Assigned task: Set down every line of the data exactly, skipping the pictures.

══ Exercise data ══

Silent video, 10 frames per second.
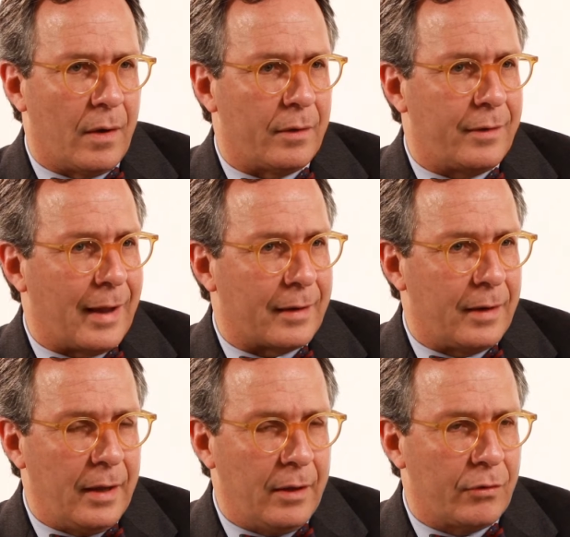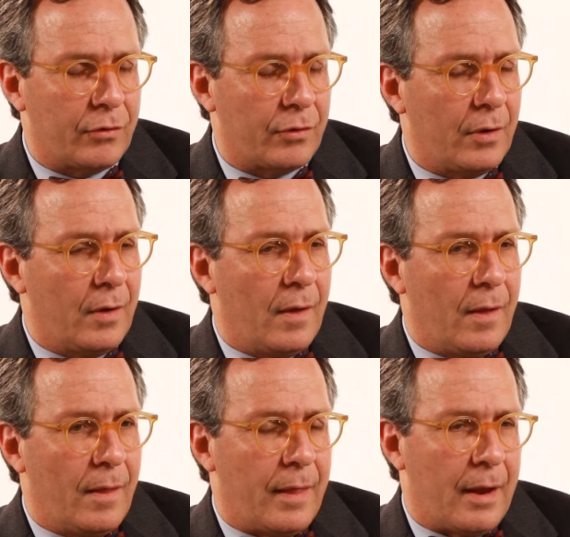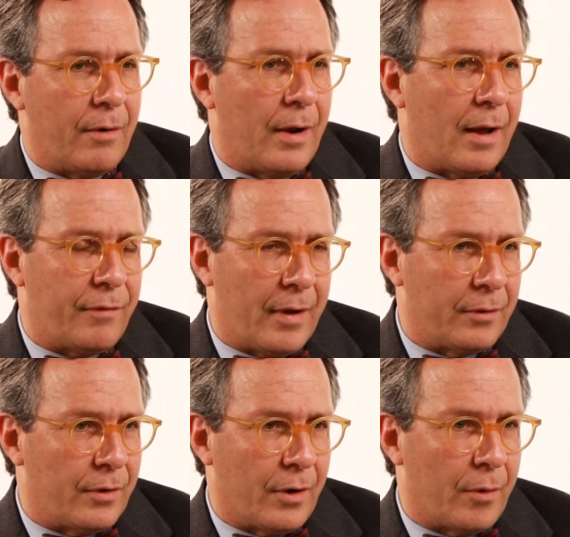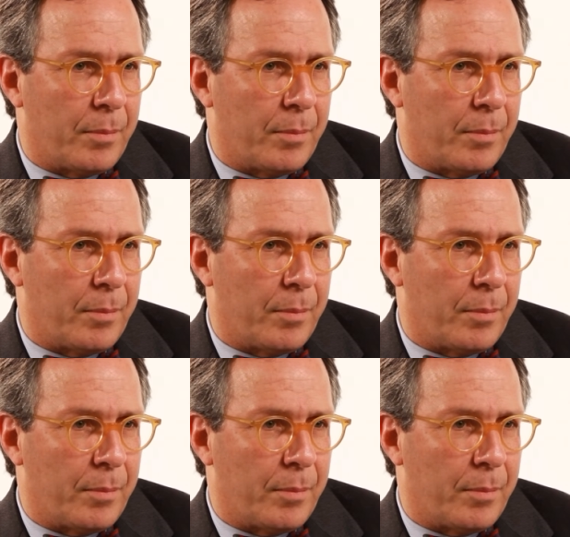techniques that are not found in other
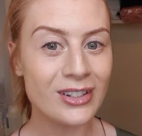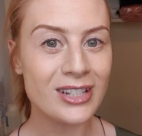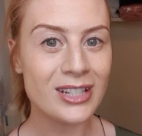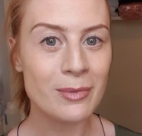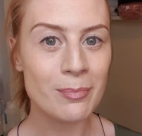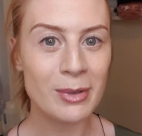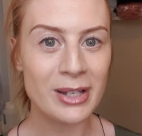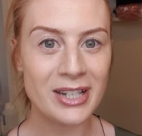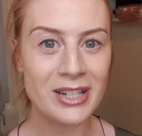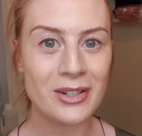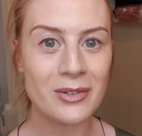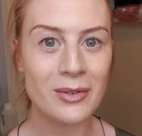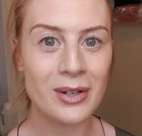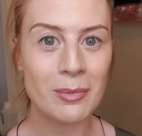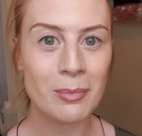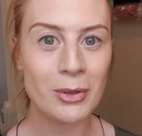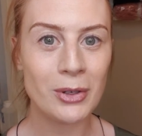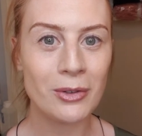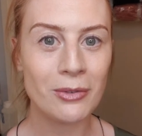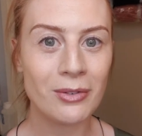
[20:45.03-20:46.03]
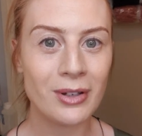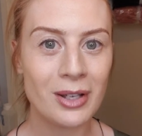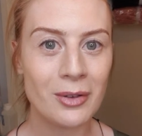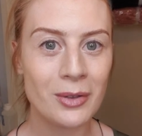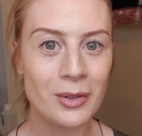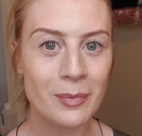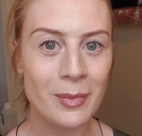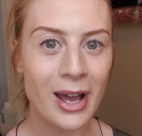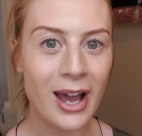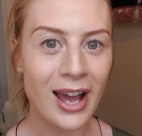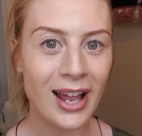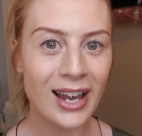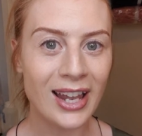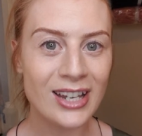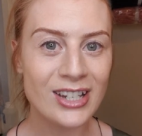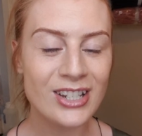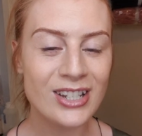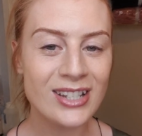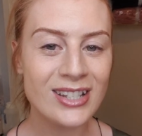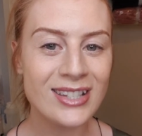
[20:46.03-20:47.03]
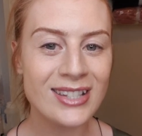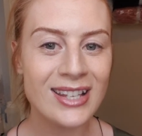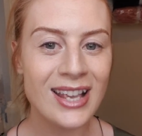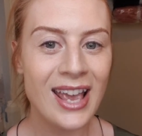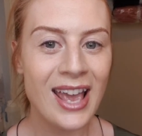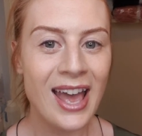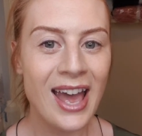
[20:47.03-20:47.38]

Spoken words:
It's blended really beautifully with my eyelashes.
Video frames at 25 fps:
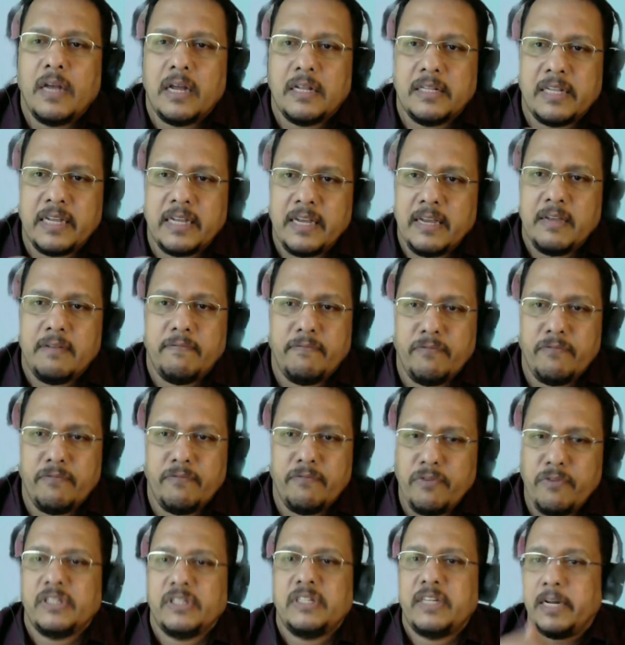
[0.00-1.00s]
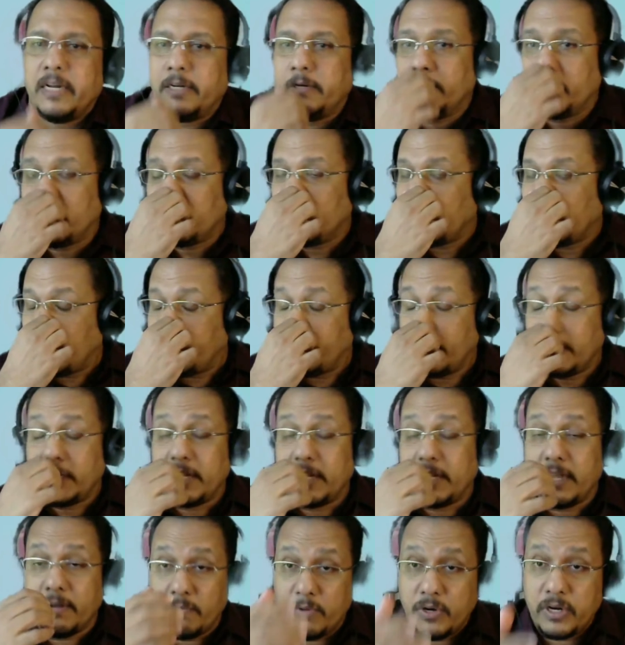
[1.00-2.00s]
they would
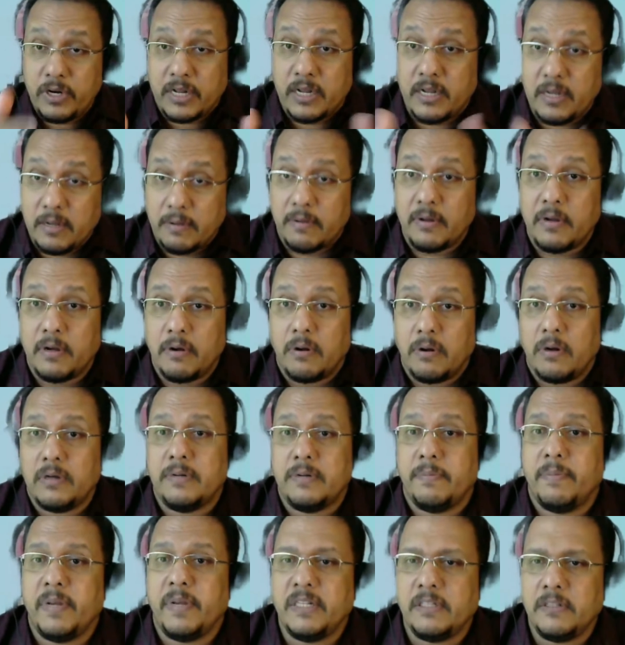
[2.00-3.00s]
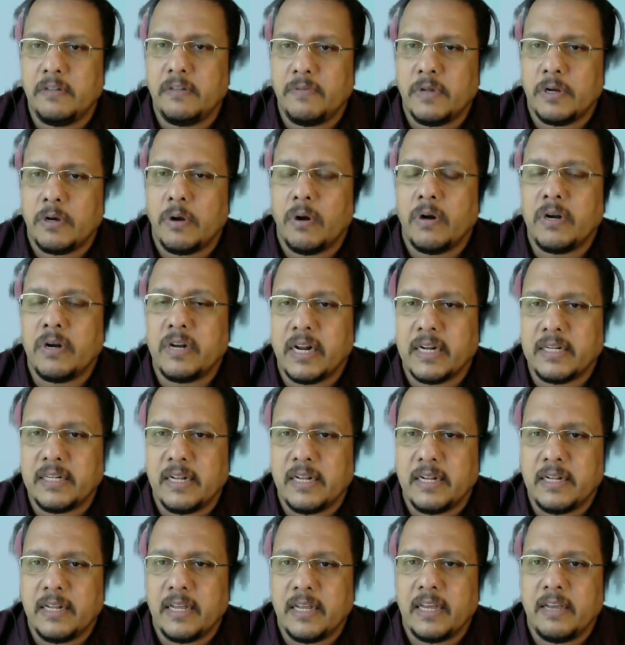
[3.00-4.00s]
they would, on the basis of the contract
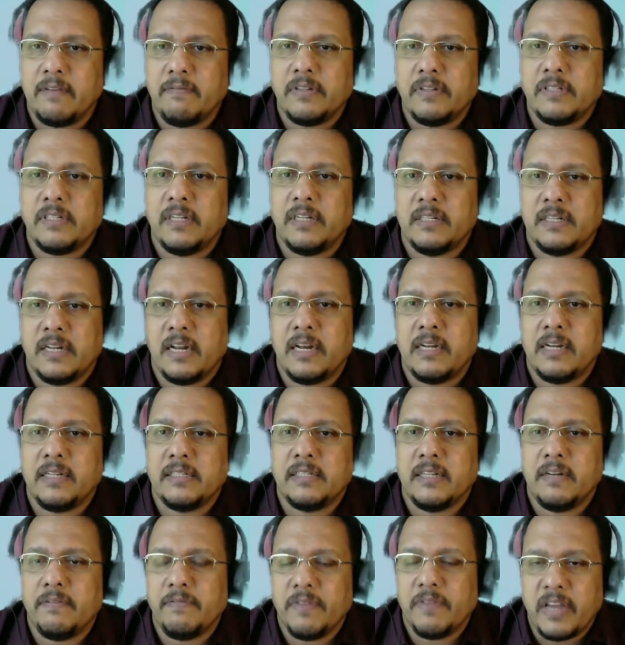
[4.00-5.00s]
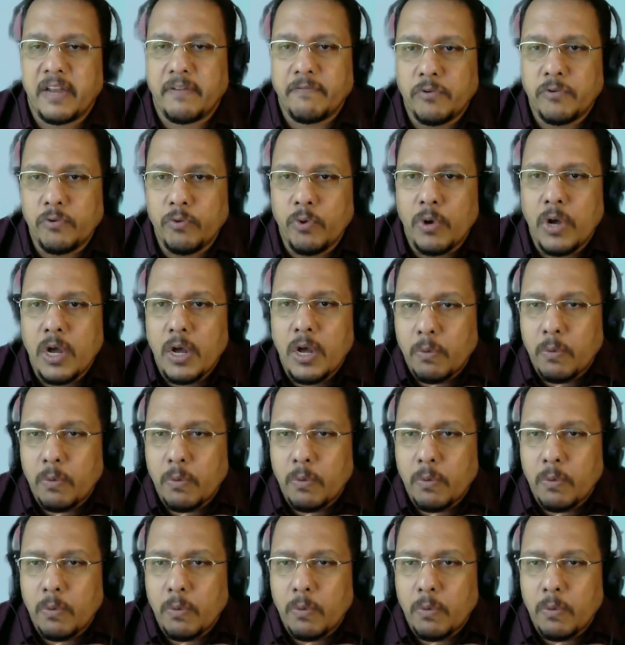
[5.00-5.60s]
that they give us, they tell us that we have to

═══

Problem solution:
Silent video, 10 frames per second.
techniques that are not found in other
[20:45.03-20:46.03]
[20:46.03-20:47.03]
[20:47.03-20:47.38]

Spoken words:
It's blended really beautifully with my eyelashes.
Video frames at 25 fps:
[0.00-1.00s]
[1.00-2.00s]
they would
[2.00-3.00s]
[3.00-4.00s]
they would, on the basis of the contract
[4.00-5.00s]
[5.00-5.60s]
that they give us, they tell us that we have to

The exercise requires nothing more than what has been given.